Retail is an ideas business. Ultimately what we sell – particularly in this post-consumer era – is a notion, a concept, and a promise of fulfillment. And if we get it right, we turn something that shoppers don’t necessarily need into an absolute must-have. That’s the true magic of the merchant.
Wizards like Apple’s Steve Jobs and J. Crew’s Mickey Drexler mastered the art of building customer buzz around an item like bees around a hive. There’s no surer indicator of retail success than a queue, as I am often reminded by retail trend-tracker Howard Saunders of Echochamber.
But for every stroke of retail genius, there is equally a proposition that is just plain…well, dumb.
One example is a retail concept that I saw at Westfield Topanga in Los Angeles last month.
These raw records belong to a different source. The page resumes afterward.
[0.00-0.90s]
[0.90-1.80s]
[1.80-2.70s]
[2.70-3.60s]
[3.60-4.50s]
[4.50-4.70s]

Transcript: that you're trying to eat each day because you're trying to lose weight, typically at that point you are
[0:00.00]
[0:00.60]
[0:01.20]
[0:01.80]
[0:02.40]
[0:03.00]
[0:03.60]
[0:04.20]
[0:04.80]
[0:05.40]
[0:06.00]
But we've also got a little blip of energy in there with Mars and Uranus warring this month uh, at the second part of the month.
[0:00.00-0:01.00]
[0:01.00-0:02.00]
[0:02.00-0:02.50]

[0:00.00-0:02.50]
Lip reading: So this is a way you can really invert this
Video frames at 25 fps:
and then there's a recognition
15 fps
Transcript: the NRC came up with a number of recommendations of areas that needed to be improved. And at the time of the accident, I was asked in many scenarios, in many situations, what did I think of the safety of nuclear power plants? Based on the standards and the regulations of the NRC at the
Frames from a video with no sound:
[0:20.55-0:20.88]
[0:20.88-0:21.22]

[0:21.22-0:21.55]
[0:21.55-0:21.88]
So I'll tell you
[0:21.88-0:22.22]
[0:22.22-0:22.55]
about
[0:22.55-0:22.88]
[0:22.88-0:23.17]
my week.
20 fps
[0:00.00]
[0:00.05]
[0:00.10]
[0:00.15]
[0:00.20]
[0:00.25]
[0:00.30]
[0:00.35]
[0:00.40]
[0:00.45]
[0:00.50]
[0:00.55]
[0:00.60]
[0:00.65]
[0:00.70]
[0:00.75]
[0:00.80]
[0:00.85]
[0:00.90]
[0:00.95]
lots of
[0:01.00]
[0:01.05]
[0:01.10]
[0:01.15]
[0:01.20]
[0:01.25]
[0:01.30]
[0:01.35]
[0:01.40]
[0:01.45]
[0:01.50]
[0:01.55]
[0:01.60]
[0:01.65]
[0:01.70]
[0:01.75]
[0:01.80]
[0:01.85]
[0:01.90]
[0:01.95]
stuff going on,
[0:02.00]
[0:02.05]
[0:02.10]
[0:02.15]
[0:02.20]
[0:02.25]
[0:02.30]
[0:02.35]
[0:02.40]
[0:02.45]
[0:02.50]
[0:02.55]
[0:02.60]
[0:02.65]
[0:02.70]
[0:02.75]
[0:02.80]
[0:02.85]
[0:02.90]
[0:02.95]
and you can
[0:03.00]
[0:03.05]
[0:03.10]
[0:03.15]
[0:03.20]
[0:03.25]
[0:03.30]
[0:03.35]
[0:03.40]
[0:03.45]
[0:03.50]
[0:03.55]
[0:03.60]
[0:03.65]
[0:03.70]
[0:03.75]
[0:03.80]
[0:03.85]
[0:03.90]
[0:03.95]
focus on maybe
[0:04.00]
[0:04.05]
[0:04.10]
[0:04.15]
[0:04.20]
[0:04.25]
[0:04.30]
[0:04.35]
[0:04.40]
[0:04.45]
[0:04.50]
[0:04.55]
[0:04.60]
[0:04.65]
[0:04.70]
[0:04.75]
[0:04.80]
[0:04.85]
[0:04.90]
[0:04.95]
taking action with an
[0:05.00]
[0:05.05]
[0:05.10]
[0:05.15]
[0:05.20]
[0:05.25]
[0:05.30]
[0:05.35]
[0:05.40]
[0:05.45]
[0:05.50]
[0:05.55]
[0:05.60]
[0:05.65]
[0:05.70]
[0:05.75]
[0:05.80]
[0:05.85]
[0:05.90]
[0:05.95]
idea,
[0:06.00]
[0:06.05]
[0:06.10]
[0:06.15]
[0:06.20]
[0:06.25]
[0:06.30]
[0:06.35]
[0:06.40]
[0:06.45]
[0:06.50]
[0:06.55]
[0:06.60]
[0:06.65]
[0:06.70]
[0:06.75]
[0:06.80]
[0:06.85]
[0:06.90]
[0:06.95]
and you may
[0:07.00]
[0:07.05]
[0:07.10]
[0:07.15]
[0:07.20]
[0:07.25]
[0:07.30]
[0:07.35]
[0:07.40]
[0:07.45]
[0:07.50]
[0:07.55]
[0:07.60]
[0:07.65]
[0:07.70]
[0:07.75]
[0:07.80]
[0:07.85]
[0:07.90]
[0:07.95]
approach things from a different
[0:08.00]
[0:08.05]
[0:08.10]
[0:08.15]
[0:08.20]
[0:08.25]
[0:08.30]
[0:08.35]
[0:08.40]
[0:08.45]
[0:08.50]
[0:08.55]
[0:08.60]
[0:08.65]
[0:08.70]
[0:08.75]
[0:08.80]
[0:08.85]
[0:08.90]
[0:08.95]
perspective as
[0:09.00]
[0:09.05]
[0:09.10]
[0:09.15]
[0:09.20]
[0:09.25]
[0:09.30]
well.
Called “Cupcake Stiletto”, it’s promoted as the “world’s first shoecakery”. The founder’s “sweet idea” was to marry two irresistible items. “Why can’t a girl buy two of her favorite things – cupcakes and shoes – from one place at the same time?” asked the originator. Good question. The answer is because it’s not a very smart proposition. (Or perhaps I’m just not savvy enough to get it – ladies, rip me to shreds.)
But retail ideas don’t come much dumber than the restaurant “More Than Toilet” that I came across in Tianzifang in Shanghai. This is an eating establishment built around toilet humour, and it’s part of a (pardon the pun) chain out of Taiwan. Diners sit on toilet seats, urinals deck the walls, and the cushions are poo-shaped. A sign outside proclaims – “More Than Toilet – Delicious & Happy.” No matter what you think of McDonald’s food, I don’t think that the Golden Arches has much to worry about.
(As an aside, the toilet notion is not necessarily an absolute stinker. One of the best coffees in London right now is to be found at a café called “Attendant”, in an old underground WC. But it’s carried off with a style and panache that is sadly lacking from “More Than Toilet.”)
Great retail has at its heart a clever concept and a compelling Customer Value Proposition. Dumb retail has what its owner thinks is a smart idea but the customer doesn’t value it at all.